NHS trusts are in the midst of a nurse staffing crisis, struggling to fill around 40,000 vacancies. The situation is set to get even more difficult. Our analysis with the King’s Fund and Health Foundation shows that the gap will actually grow even with a range of actions over the next five years – unless, that is, we can bring in around 5,000 more nurses each year from other countries.
The recently published Interim NHS People Plan is realistic and clear in saying England will continue to need foreign nurses. But at the same time, the proposal to replace free movement of labour from most of Europe with a set of tight restrictions, including a £30,000 salary limit, threatens to bring in more barriers.
And beyond those hard barriers to migration, foreign nurses’ decisions to work in the English NHS are also influenced by individual choices. Even now, with free movement still in place, the proportion of nursing joiners who hold an EU nationality has halved, while they account for more of those leaving. I spoke to many EU nursing migrants in the English NHS for my PhD, discussing their choices and perspectives. So what are the problems, and the possible solutions?
England needs to compete
The nurses I spoke to were clear that they make ongoing calculations of the ‘pluses’ and ‘minuses’ of moving country. As highly qualified professionals aware of their value, nurses ask themselves questions such as what kind of career development and further training opportunities are there? Would I be properly remunerated? How is nursing perceived by the society? How far and easy is it to go back home?
The process of Brexit so far has already brought a less valuable pound sterling, and perhaps a sense that the UK is less welcoming of migrant workers. A no deal Brexit actually taking place would immediately add a more onerous migration system and remove the laws that often make training and qualifications here transferable across Europe. All these factors risk bringing more difficulty and lower rewards into the calculations nurses make.
Meanwhile, these nurses are needed and sought after in many other European countries, where they can work without any, or with very little, administrative hassle. The NHS is going to have to work hard to encourage foreign nurses, even those who earn enough to still come under the proposed system, to continue coming and staying in the long term.
Actions the NHS could take to better manage recruitment and retention of EU nurses
The retention programme and the direct support programme as set out in the Interim People Plan are promising in recognising that people on the shop floor best understand how to make the NHS more attractive. Recent analysis by NHS England and NHS Improvement is already showing promising results. But considering the urgency of the workforce crisis, what other specific and quick actions could help?
My research revealed that efforts and resources to shape recruitment and retention strategies to foreign nurses’ needs vary greatly among trusts. Moreover, understanding of the experiences and aspirations of these nurses, and how these may change over time, was often poor.
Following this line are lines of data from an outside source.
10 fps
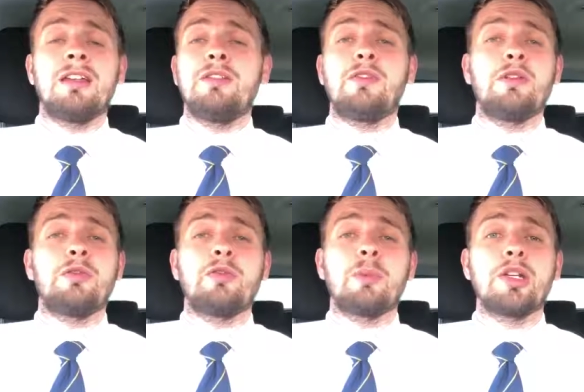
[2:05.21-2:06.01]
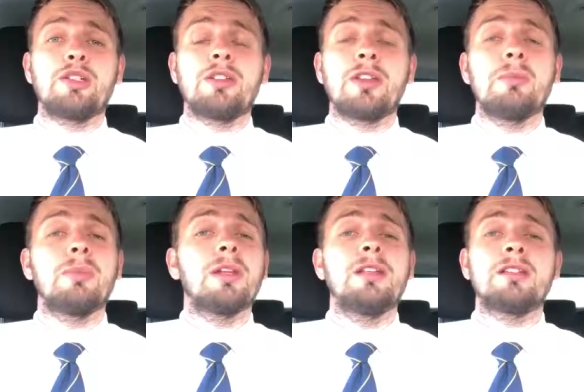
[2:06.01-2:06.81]
any further information, then
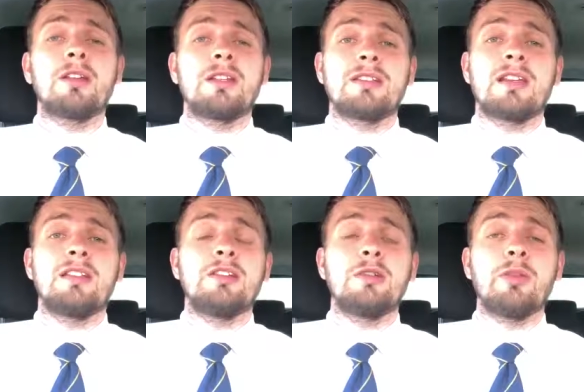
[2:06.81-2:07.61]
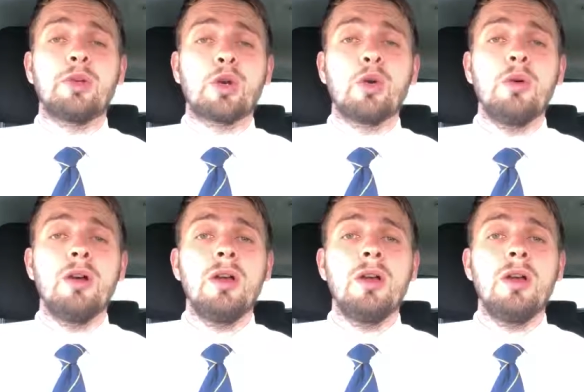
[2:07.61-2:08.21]
please don't hesitate to give me a call.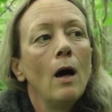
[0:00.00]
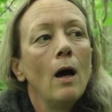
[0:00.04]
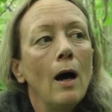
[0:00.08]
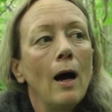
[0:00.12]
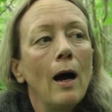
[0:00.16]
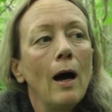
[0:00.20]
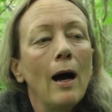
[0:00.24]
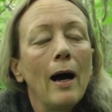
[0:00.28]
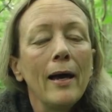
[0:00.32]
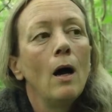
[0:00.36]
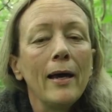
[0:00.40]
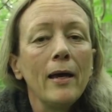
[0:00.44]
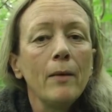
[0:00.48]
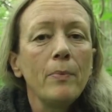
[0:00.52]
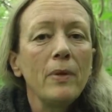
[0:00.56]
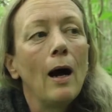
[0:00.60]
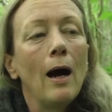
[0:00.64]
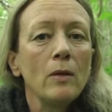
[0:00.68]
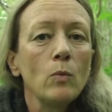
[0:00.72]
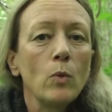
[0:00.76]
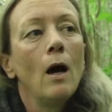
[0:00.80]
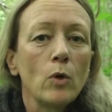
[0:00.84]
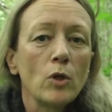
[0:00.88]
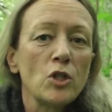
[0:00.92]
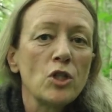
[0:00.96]
I have
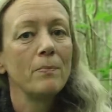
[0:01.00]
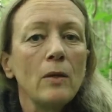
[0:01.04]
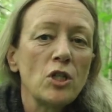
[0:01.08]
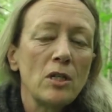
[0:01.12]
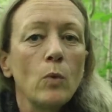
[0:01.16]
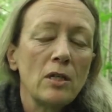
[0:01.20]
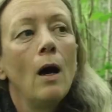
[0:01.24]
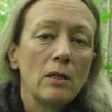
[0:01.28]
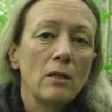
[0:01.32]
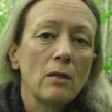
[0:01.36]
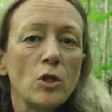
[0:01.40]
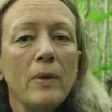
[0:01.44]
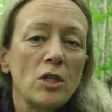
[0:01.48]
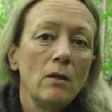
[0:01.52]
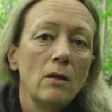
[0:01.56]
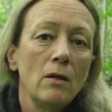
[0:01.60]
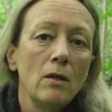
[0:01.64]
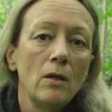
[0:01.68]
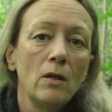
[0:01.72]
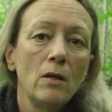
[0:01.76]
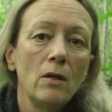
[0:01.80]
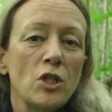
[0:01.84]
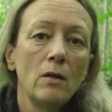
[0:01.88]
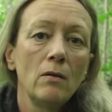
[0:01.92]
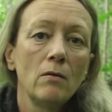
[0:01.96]
been watching
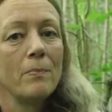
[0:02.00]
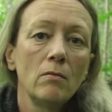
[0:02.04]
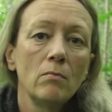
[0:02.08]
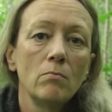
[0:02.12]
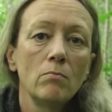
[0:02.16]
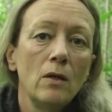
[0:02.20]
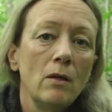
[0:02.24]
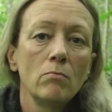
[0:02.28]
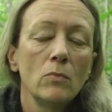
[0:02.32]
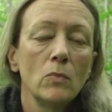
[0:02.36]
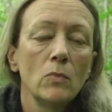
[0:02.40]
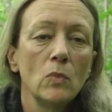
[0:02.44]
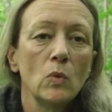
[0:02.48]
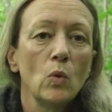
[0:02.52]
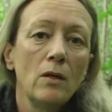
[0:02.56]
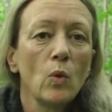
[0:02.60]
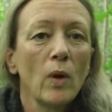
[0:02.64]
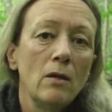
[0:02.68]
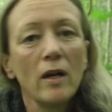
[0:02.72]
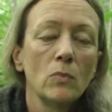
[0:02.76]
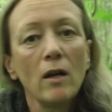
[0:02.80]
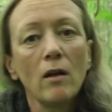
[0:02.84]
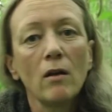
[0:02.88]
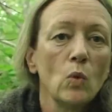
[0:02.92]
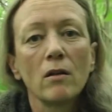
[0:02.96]

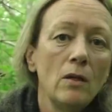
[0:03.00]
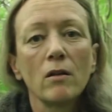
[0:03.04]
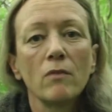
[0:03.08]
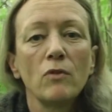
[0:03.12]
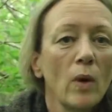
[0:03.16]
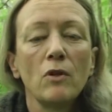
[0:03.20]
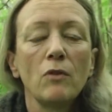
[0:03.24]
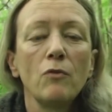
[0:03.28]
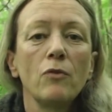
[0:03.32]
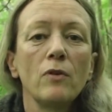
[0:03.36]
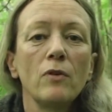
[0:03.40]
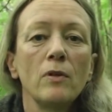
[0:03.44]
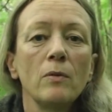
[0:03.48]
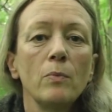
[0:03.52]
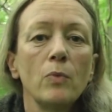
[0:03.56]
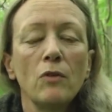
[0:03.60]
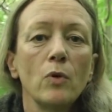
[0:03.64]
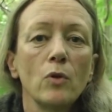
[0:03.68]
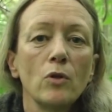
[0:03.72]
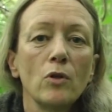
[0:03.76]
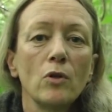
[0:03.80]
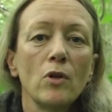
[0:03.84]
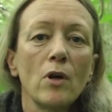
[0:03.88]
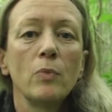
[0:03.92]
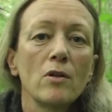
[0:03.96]
quite a lot of different
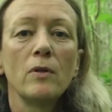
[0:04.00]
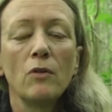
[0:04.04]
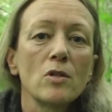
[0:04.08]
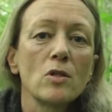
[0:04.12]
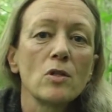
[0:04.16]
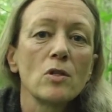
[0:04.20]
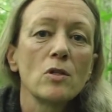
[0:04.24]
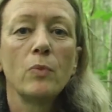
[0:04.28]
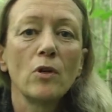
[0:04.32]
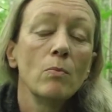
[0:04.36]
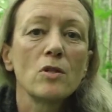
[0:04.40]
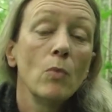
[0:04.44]
podcasts,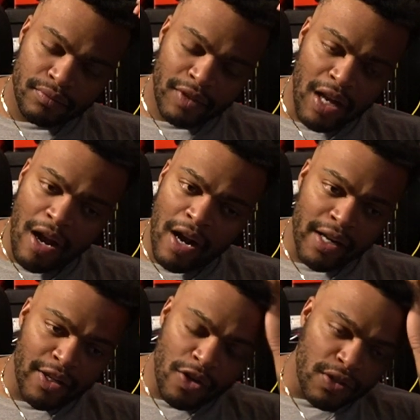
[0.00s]
I already
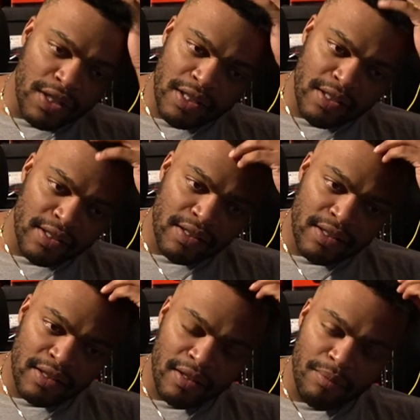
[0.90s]
know is because
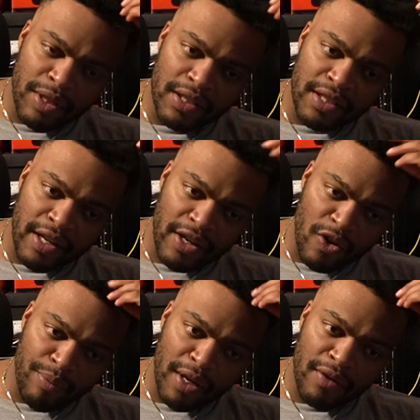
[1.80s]
the military
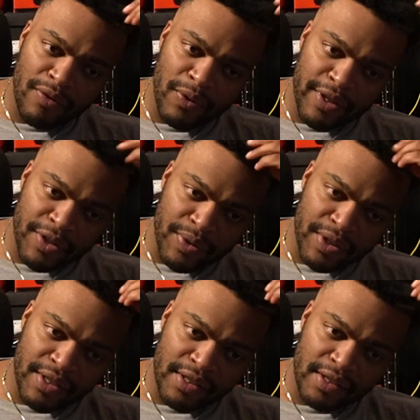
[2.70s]
gonna pay for it to an
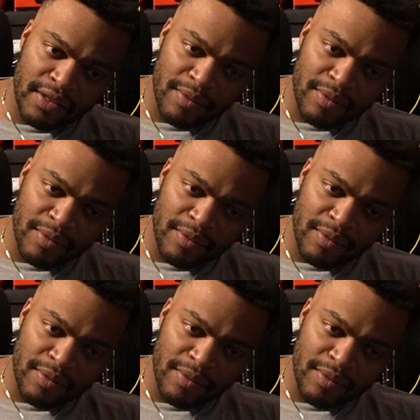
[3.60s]
extent.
One way to find out more information more quickly would be for NHS England to add a question on nationality in the annual NHS staff survey, or add to the current questions on ethnicity. This would allow NHS employers to compare the experiences and working preferences of nurses from different nationalities and countries of training, and whether there are differences or similarities that need to be investigated.
The main current categories included in the survey are White, Mixed, Asian/Asian-British, Black/Black-British and Chinese/Other. This means that many EU migrants – and others – are lumped in with British staff of the same race, telling us little about their experiences.
Other ways to get more insight would be to investigate sick leave reports in greater depth and to hold regular meetings, focus groups or short interviews with newly recruited nurses. These could be used to obtain information on nurses’ wellbeing and overall working conditions, as well as to gain a fresh perspective on the weaknesses and areas to improve.
What made all the difference for some of the trusts where I conducted interviews was the allocation of a clinical psychologist or a willing member of staff, both from an EU country, to chair and monitor these meetings with new recruits. This provided a person of contact as well as a welcoming space and additional support to ease their transition into the new organisation.
None of these options require significant investment of time or money. But they not only tell us much more about new and ongoing morale problems across the NHS, they also show up differences between trusts and wards and tell us who have initiatives that work. Even as processes, these measures could help all nurses to feel listened to and valued.
Accountability goes both ways
These measures should help us understand the problems, but it is also important to hold people to account for solving them. The Interim People Plan attaches responsibility for most proposed actions to specific central bodies.
However, because the migration system and local actions play an important role, real accountability for NHS staffing also needs to extend both downwards to trusts and upwards all the way to the Home Office and to government. Without migration policies that recognise the health service needs to be an attractive destination, the full people plan due this autumn will not be able to stop the gaps in the nursing workforce growing ever bigger.
Leone C (2019) “How can the English NHS attract and keep more of the international nurses it needs?” Nuffield Trust comment.